My mom was apprehensive when we sprang the news of our trip on her, not just because we were going a long way away, but because we were coming here. “They’re Communist, aren’t they?” she asked. Totally reasonable apprehension, as she remembers the cold war fears of Red China. My father probably fought the Red Army in Korea. Our dear friend Mike suggested we be a little careful talking politics, even in private. Might there be mics hidden in the mantelpiece? Who knows?

Our time and interactions have been way too limited to gauge the state of propaganda or repression here. Several folks have remarked on a certain guardedness, but I don’t know about what. It would be great to read any “fellow travelers” impressions about this. Please use the comments function of the blog.

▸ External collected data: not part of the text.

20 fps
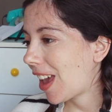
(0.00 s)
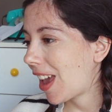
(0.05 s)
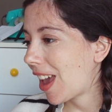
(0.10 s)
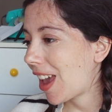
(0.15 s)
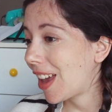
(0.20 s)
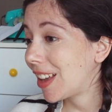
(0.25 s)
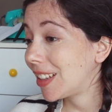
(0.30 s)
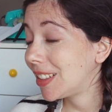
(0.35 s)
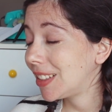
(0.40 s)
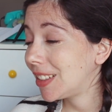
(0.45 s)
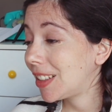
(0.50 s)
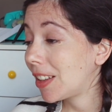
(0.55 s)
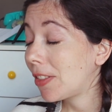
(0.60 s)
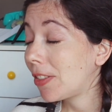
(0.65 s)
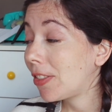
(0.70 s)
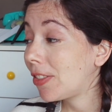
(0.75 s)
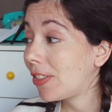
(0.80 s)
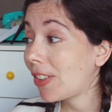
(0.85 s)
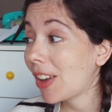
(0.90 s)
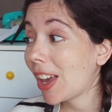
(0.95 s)
And the
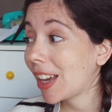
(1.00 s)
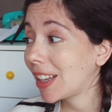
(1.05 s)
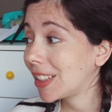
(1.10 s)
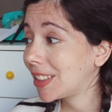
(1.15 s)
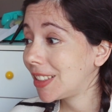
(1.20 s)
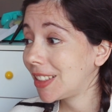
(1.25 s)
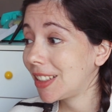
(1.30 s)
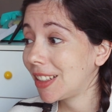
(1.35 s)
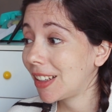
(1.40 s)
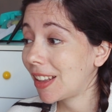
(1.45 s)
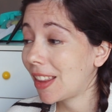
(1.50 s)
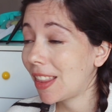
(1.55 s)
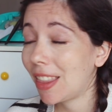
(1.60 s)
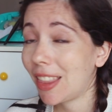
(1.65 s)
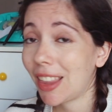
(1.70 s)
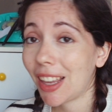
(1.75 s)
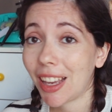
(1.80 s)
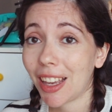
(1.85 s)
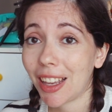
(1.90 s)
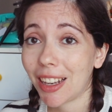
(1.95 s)
fact
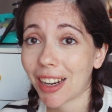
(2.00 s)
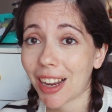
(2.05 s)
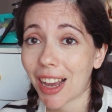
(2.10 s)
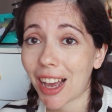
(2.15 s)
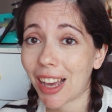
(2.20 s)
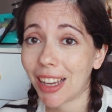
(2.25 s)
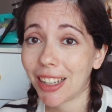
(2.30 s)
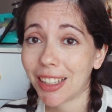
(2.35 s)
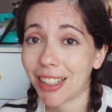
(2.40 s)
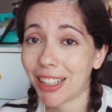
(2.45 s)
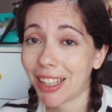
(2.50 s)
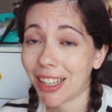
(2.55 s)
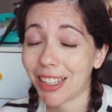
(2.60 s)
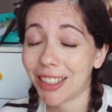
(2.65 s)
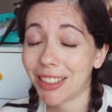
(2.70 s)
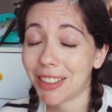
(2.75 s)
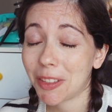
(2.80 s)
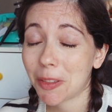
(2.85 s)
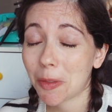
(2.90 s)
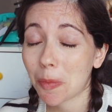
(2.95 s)
that I
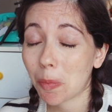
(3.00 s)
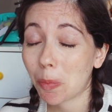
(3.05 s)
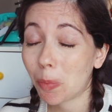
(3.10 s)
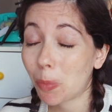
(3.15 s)
can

Most of my impressions of daily life and culture so far come from our tour guide in Beijing, who is a very thoughtful young woman. Though she said the guides are rigorously tested on their knowledge of Chinese history and facts and figures of the cities and the nation, as well as licensed by a state authority, I didn’t get the impression she had a script to follow. Even when a few challenging subjects were raised (one that starts with a ‘T’), her responses were much more nuanced and balanced than a packaged official line.

I thought about how I might respond to queries about comparable matters in the US if I was interpreting our culture to a stranger. How would I defend the decency of common Americans when asked about slavery or segregation or genocide of native peoples or Iraq or health care or stolen elections or attempted world domination? Freedom isn’t free of contradictions or corruption anywhere.

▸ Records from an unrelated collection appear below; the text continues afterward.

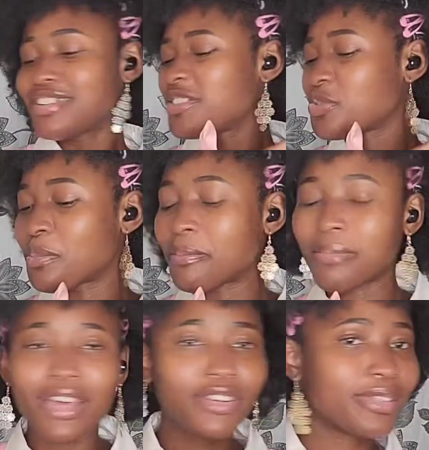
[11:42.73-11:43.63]
No
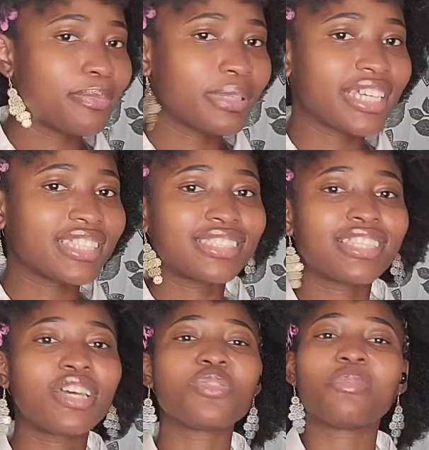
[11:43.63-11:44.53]
matter the place,
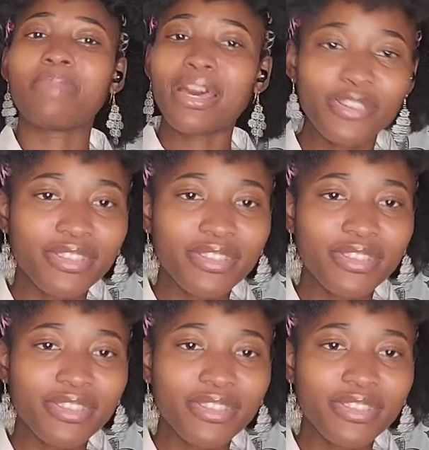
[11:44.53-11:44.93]
no matter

I do have one thing to relate to those who repeated to me the old brainwashing that life just isn’t as important to “those people” as it is to us. The government has sent surgical teams to the earthquake areas to reverse tubal ligations for women who have lost their children - for free. And there has been an out-pouring of individual charity to the victims, with many people traveling to the region to work. I wonder how much the Chinese know about New Orleans and the Gulf Coast disasters, and how the People’s Republic has responded to their Katrina.

On such matters, I’m left with more questions than answers, but the wonder of an experience like this is the questions I never would have thought to ask. To my cynical mind the Olympic slogan, One World One Dream, sounds as creepy as any catch phrase from Stalin’s politburo or the White House press office. But, never mind. If people can embrace that spirit truly and run with it, we’ll all be a little more secure. I feel better knowing at least a little about these people and their nation.

3 comments:

jhfb said...

Micky & Carl,

Thanks for taking so much time to share your experiences and impressions with all of us.

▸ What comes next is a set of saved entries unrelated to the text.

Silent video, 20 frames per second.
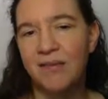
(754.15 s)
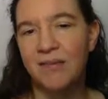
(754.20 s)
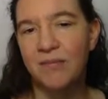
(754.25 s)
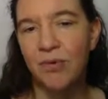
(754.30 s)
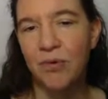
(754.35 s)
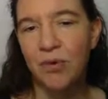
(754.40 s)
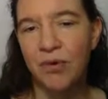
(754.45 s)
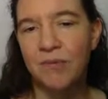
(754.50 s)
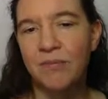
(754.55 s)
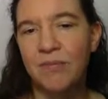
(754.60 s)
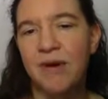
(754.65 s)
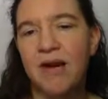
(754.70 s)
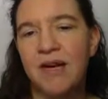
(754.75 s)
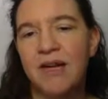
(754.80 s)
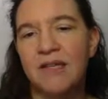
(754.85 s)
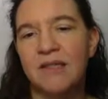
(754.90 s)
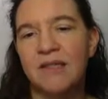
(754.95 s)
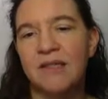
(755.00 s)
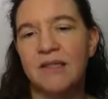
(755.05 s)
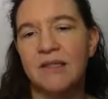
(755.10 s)
important part
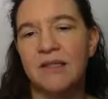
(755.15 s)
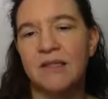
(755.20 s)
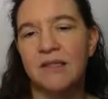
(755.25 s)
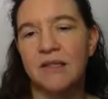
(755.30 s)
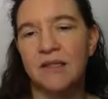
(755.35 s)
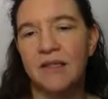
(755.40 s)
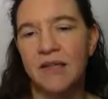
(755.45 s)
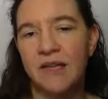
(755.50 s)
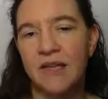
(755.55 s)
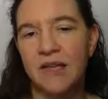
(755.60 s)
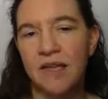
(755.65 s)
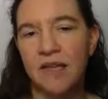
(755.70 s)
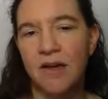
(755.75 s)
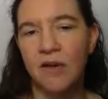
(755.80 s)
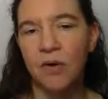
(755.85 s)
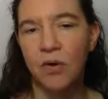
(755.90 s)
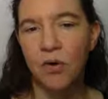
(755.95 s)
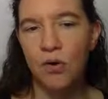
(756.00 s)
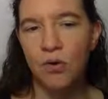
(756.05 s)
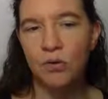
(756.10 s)
is the
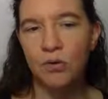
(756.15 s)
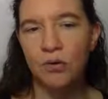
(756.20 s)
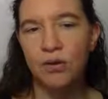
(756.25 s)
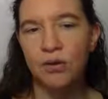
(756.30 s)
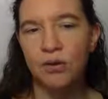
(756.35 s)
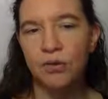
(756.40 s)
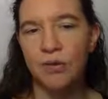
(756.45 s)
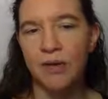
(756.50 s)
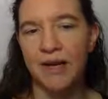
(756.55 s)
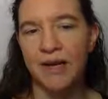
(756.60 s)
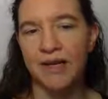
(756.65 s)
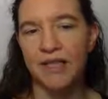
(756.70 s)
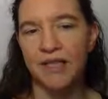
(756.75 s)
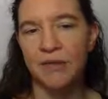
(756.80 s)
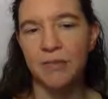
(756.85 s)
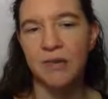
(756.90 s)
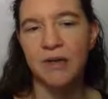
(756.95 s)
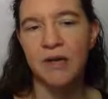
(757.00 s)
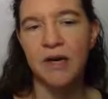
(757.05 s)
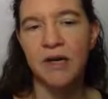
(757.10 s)
call to
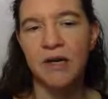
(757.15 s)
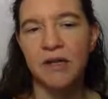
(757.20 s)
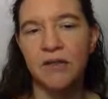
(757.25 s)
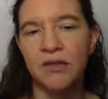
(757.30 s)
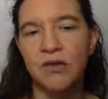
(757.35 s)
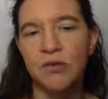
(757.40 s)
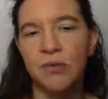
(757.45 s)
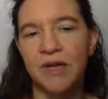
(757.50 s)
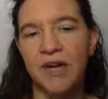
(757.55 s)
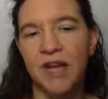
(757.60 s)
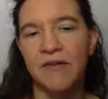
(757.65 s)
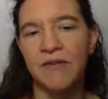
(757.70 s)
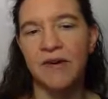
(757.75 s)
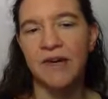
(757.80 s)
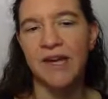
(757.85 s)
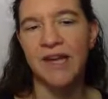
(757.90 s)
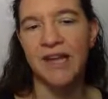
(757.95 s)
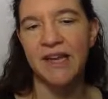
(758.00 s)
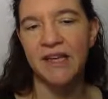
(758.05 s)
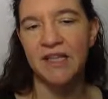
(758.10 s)
ASPR, so
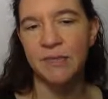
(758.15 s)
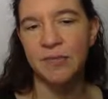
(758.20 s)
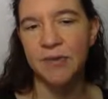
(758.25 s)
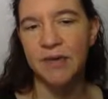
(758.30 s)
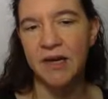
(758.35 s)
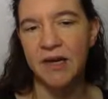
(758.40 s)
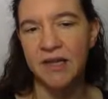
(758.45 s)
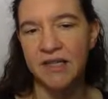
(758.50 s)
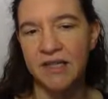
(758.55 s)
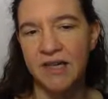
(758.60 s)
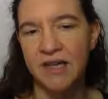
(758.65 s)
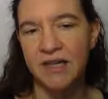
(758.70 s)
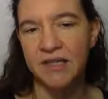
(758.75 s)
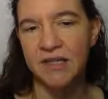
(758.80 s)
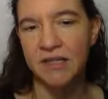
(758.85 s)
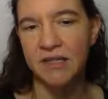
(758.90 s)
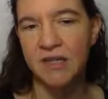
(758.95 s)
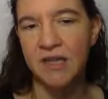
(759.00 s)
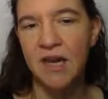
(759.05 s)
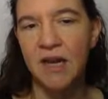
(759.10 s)
whatever ASPR takes
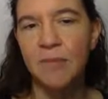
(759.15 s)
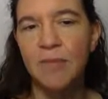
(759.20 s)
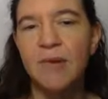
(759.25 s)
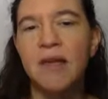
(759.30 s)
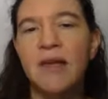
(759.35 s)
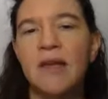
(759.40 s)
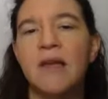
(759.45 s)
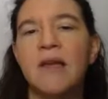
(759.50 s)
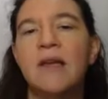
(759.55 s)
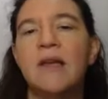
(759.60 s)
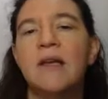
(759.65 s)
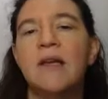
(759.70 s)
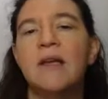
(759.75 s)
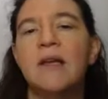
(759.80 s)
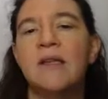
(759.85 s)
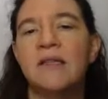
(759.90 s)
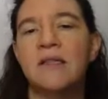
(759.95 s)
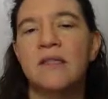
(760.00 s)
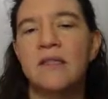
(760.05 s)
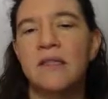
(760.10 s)
in time
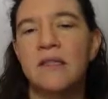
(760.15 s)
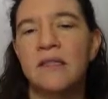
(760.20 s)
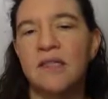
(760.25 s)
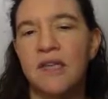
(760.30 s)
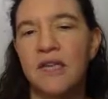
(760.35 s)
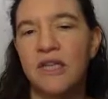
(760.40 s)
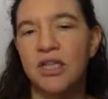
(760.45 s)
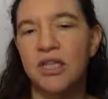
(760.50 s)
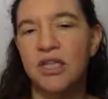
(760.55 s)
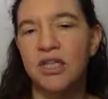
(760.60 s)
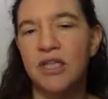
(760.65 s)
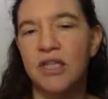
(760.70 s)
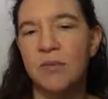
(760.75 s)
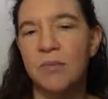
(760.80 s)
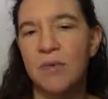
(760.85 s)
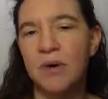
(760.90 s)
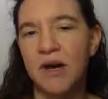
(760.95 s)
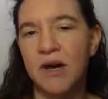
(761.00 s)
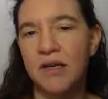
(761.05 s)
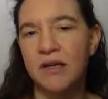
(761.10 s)
is essentially the
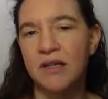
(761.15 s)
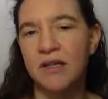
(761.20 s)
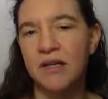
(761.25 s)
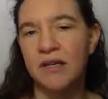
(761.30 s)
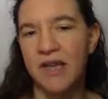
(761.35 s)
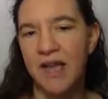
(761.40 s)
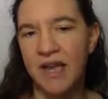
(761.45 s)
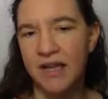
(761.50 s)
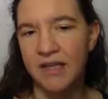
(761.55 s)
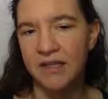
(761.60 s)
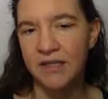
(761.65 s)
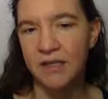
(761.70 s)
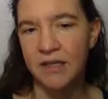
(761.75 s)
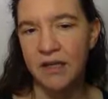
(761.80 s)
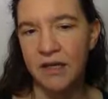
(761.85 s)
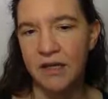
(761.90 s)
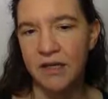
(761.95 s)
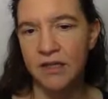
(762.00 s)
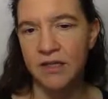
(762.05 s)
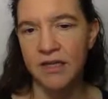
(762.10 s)
part that
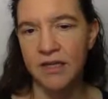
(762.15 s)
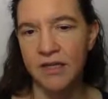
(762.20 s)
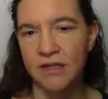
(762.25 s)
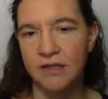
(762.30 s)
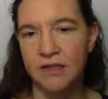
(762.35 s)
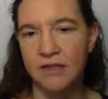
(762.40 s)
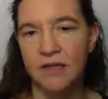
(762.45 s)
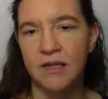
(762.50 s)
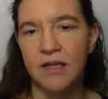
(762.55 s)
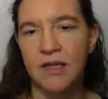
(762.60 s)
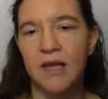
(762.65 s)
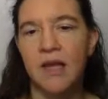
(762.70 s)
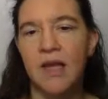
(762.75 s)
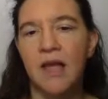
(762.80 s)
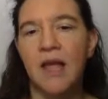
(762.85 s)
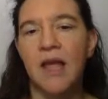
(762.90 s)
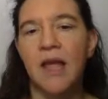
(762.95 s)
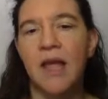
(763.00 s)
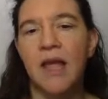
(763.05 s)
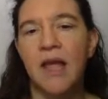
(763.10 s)
ACR takes.
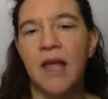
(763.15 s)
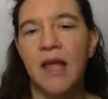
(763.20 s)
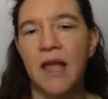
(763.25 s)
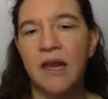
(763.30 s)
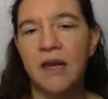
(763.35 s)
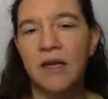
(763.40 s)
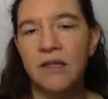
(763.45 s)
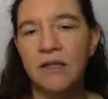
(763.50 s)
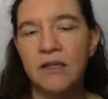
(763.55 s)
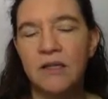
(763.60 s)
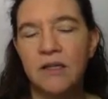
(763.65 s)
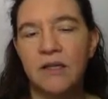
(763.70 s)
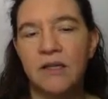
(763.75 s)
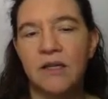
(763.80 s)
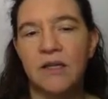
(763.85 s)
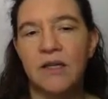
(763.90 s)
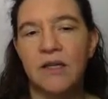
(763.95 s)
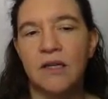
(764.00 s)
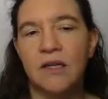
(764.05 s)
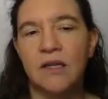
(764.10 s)
And
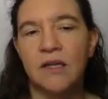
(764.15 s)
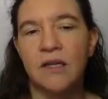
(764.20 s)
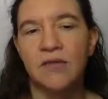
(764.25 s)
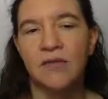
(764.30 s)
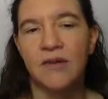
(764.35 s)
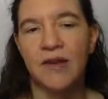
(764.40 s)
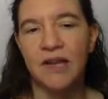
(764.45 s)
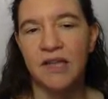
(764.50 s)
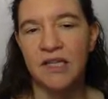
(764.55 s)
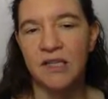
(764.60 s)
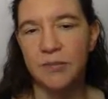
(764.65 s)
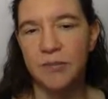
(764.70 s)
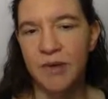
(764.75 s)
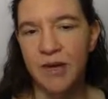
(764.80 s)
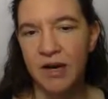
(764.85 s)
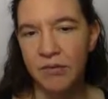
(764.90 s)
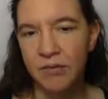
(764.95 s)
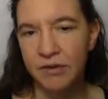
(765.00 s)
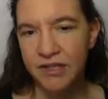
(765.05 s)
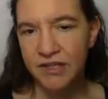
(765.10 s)
if
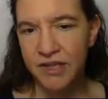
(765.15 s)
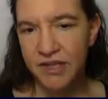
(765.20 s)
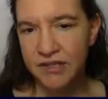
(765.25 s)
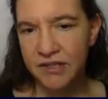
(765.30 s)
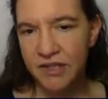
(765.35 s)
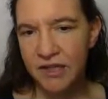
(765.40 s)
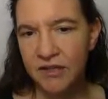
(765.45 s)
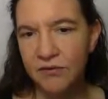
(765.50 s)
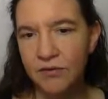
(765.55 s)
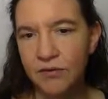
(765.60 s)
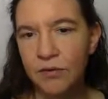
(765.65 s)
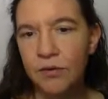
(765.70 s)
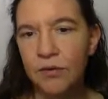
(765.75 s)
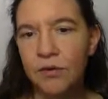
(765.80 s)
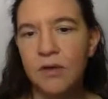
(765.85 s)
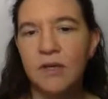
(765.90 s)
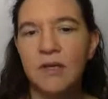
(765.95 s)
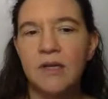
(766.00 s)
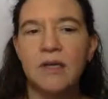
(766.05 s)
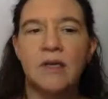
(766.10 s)
ASPR was
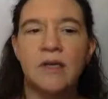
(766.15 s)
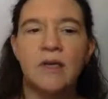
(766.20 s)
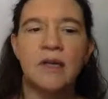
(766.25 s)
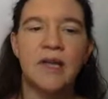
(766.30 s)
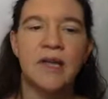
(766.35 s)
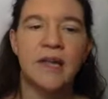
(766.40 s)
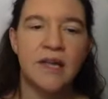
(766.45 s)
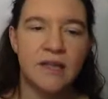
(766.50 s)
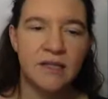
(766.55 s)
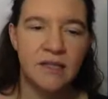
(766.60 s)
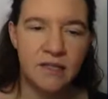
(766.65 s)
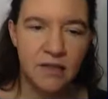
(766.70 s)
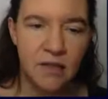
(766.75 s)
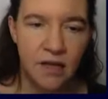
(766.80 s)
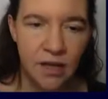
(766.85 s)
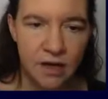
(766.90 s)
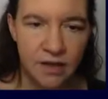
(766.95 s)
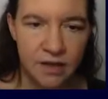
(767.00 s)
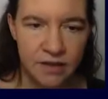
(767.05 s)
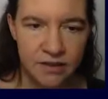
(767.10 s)
successful,
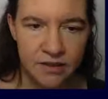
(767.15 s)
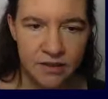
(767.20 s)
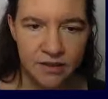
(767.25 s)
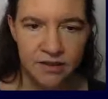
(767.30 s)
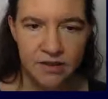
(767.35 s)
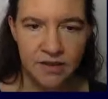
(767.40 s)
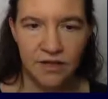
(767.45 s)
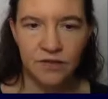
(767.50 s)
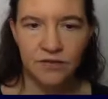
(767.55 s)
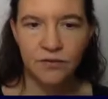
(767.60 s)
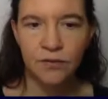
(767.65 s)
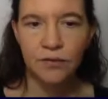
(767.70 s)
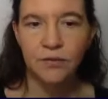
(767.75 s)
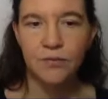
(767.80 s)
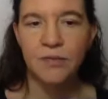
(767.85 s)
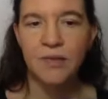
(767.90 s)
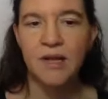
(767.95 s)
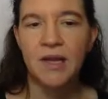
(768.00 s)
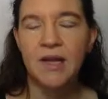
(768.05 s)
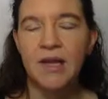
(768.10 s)
ACR is successful.
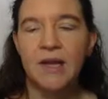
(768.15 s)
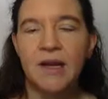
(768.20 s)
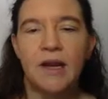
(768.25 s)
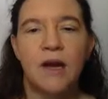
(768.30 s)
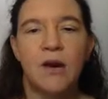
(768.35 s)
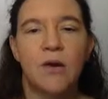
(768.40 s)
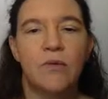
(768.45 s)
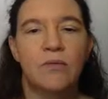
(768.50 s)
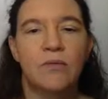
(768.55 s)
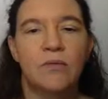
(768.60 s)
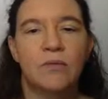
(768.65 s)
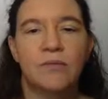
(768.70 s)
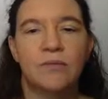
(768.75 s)
Now,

I'm sure we all look forward to hearing your thoughts once you return home.

Can't wait to see you both!

Julie

Micky said...

Looking forward to it! This has been an amazing, exciting, exhausting experience, and--we're ready to come home now.

Anonymous said...

I've enjoyed your blog SO much, in conjunction with Brenda's. It's been fascinating to see American reaction to China, especially since I have an old K-12 classmate who studied & taught there. It's interesting to compare her comments with what I'm reading here. Thanks so much for all you've written. It's been wonderful and very enjoyable to read.